● Records for processing

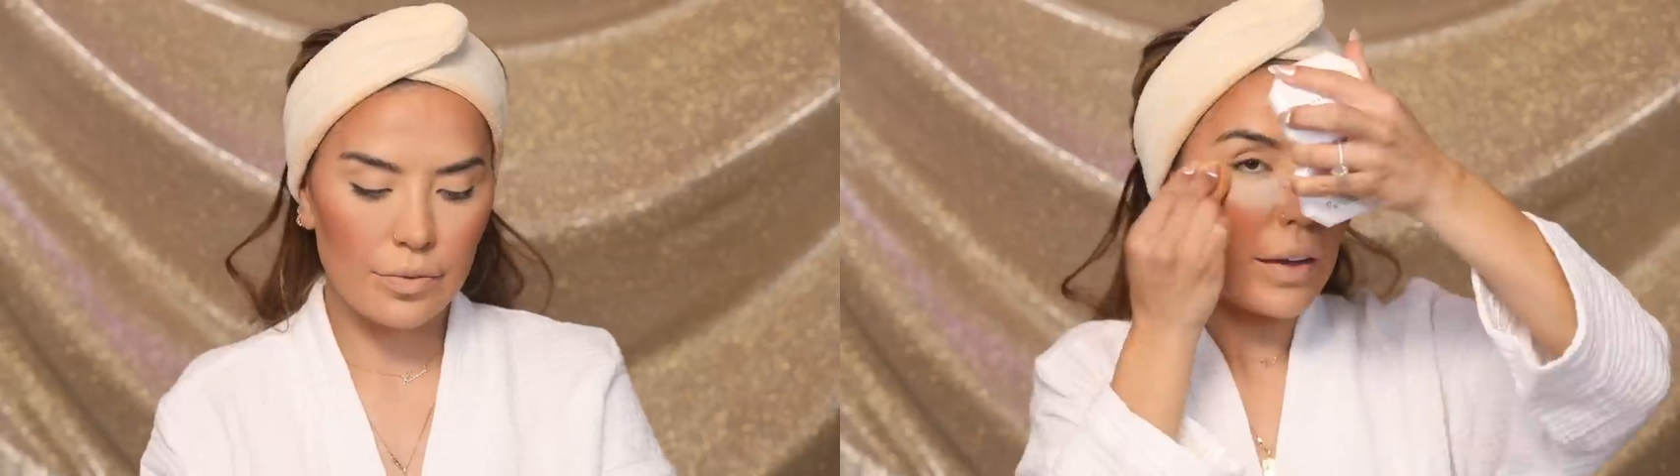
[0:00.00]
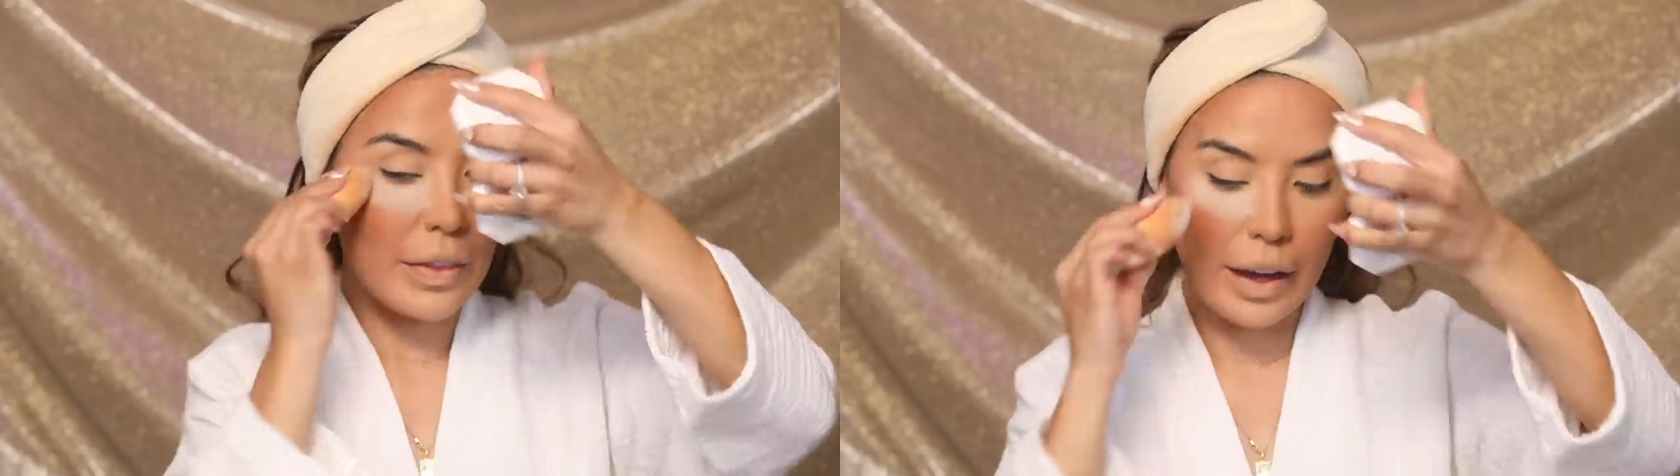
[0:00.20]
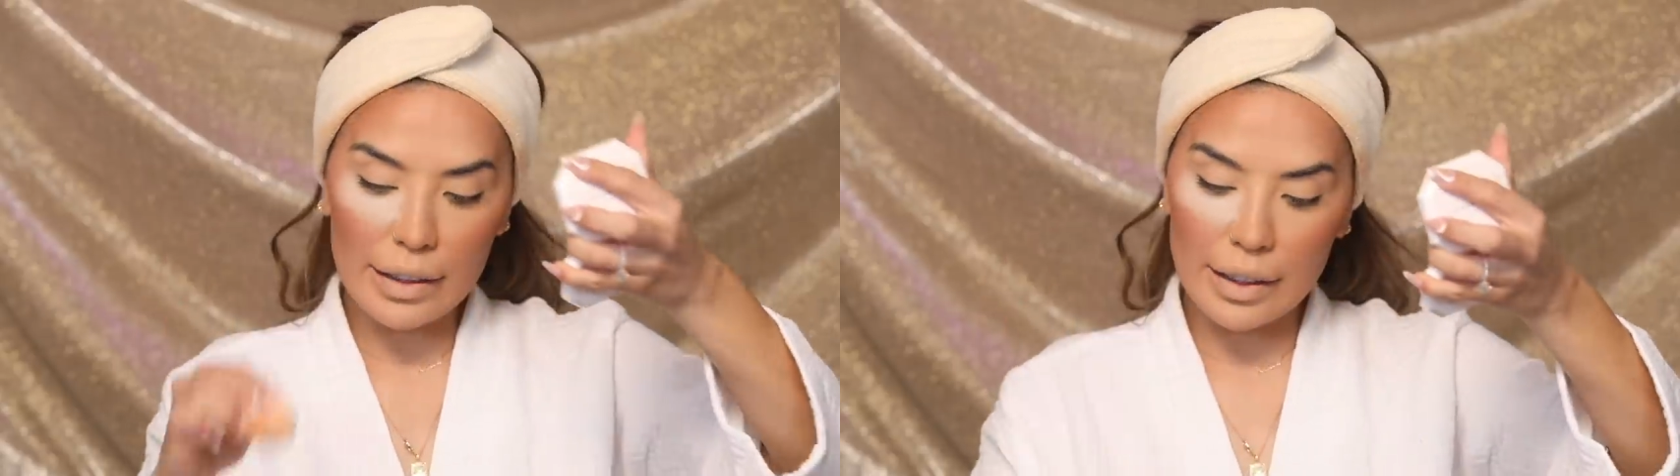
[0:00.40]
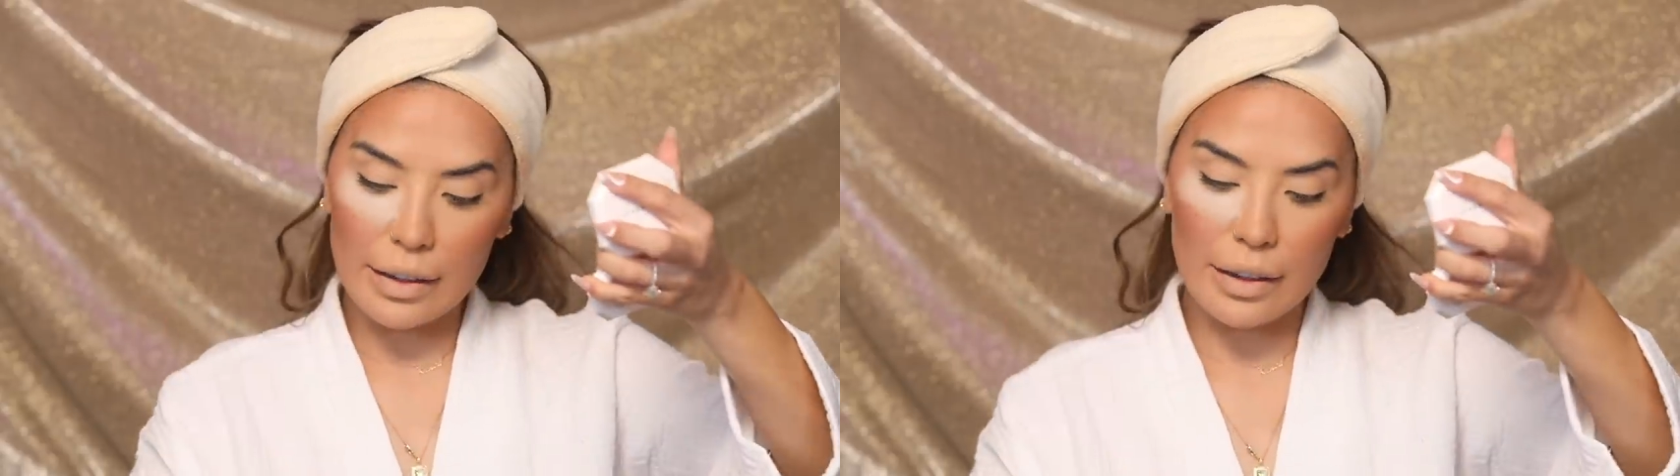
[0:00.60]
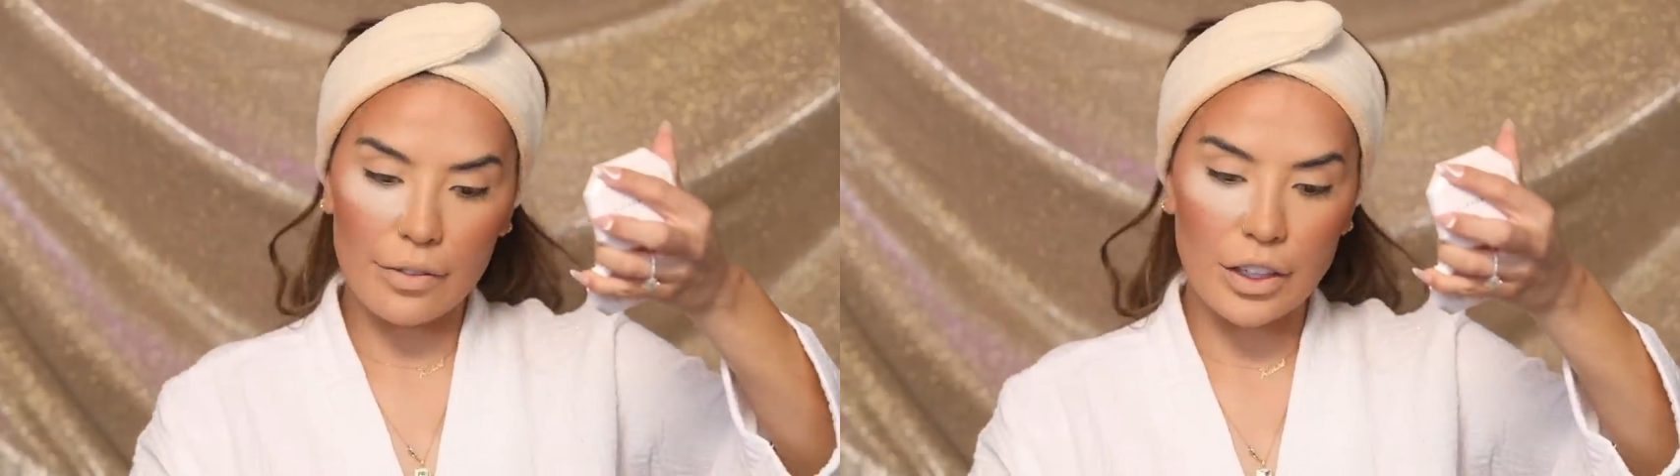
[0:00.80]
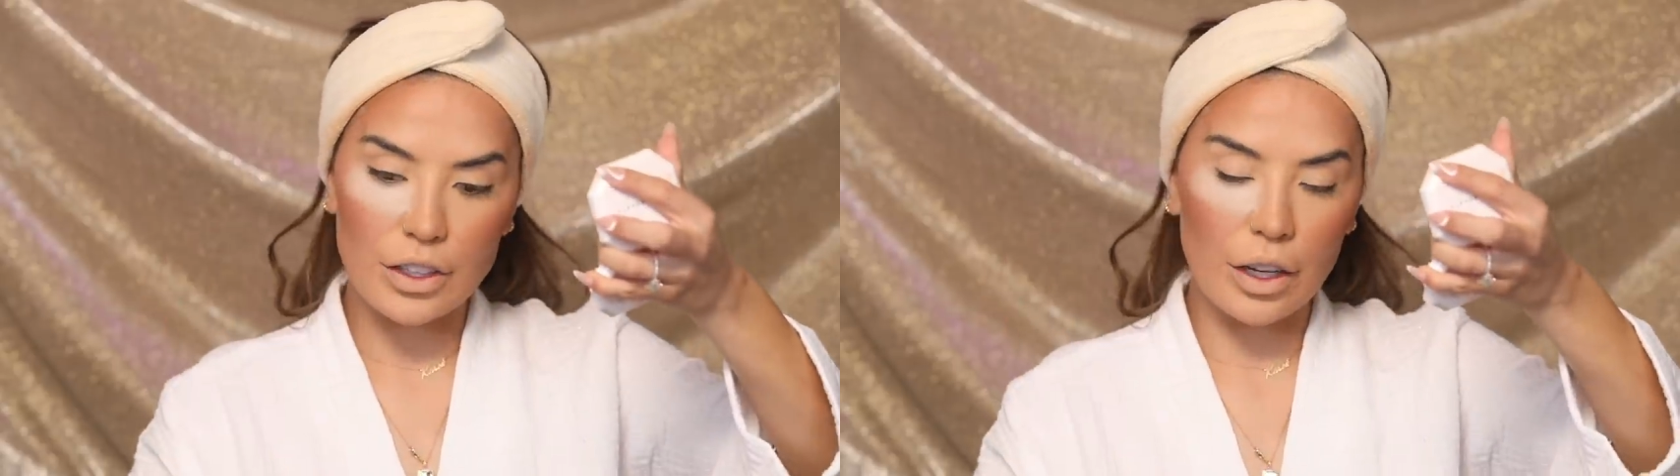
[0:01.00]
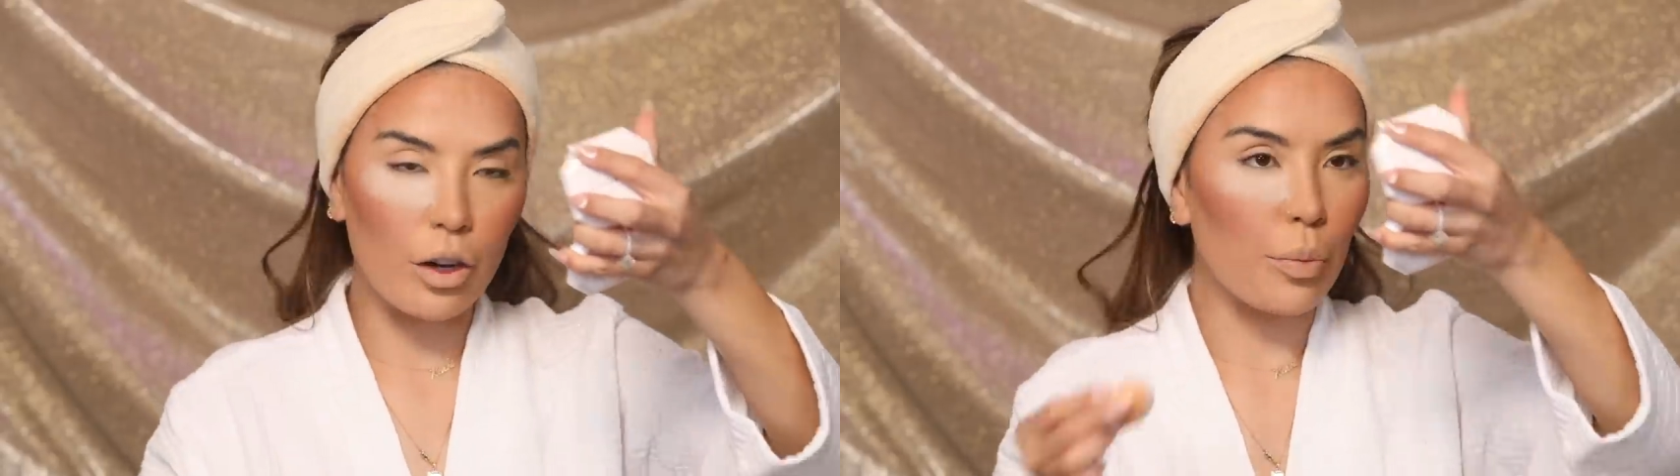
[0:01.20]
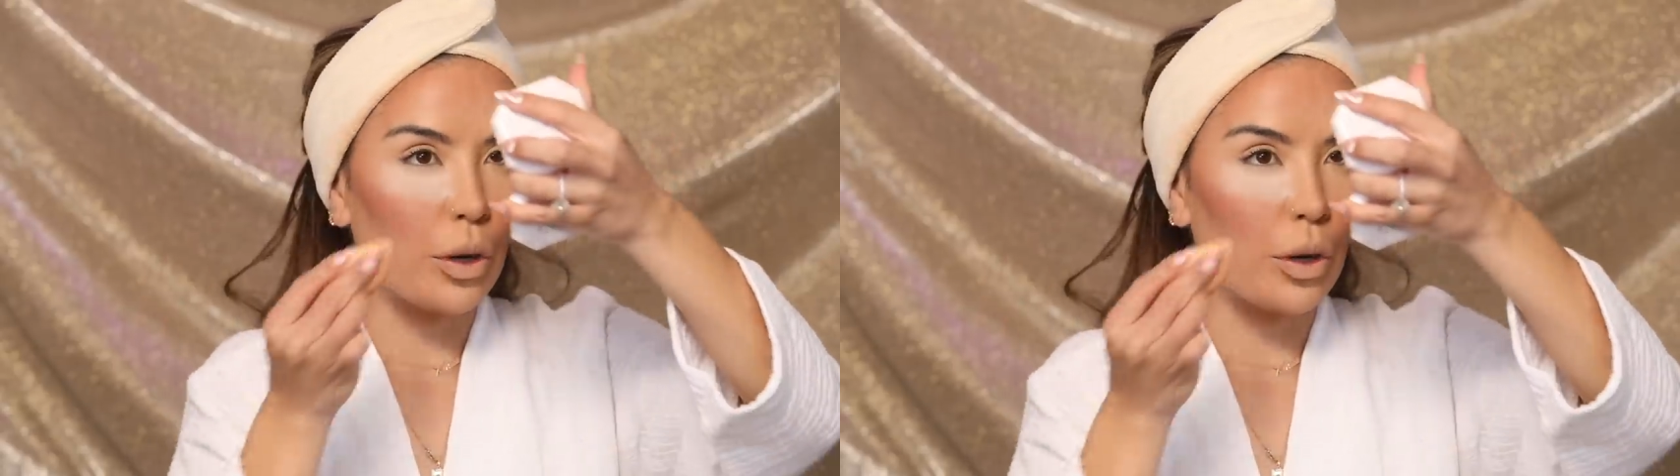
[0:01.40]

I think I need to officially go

● Problem statement
Print out all the material word for word but exclude any images.

● Response
[0:00.00]
[0:00.20]
[0:00.40]
[0:00.60]
[0:00.80]
[0:01.00]
[0:01.20]
[0:01.40]

I think I need to officially go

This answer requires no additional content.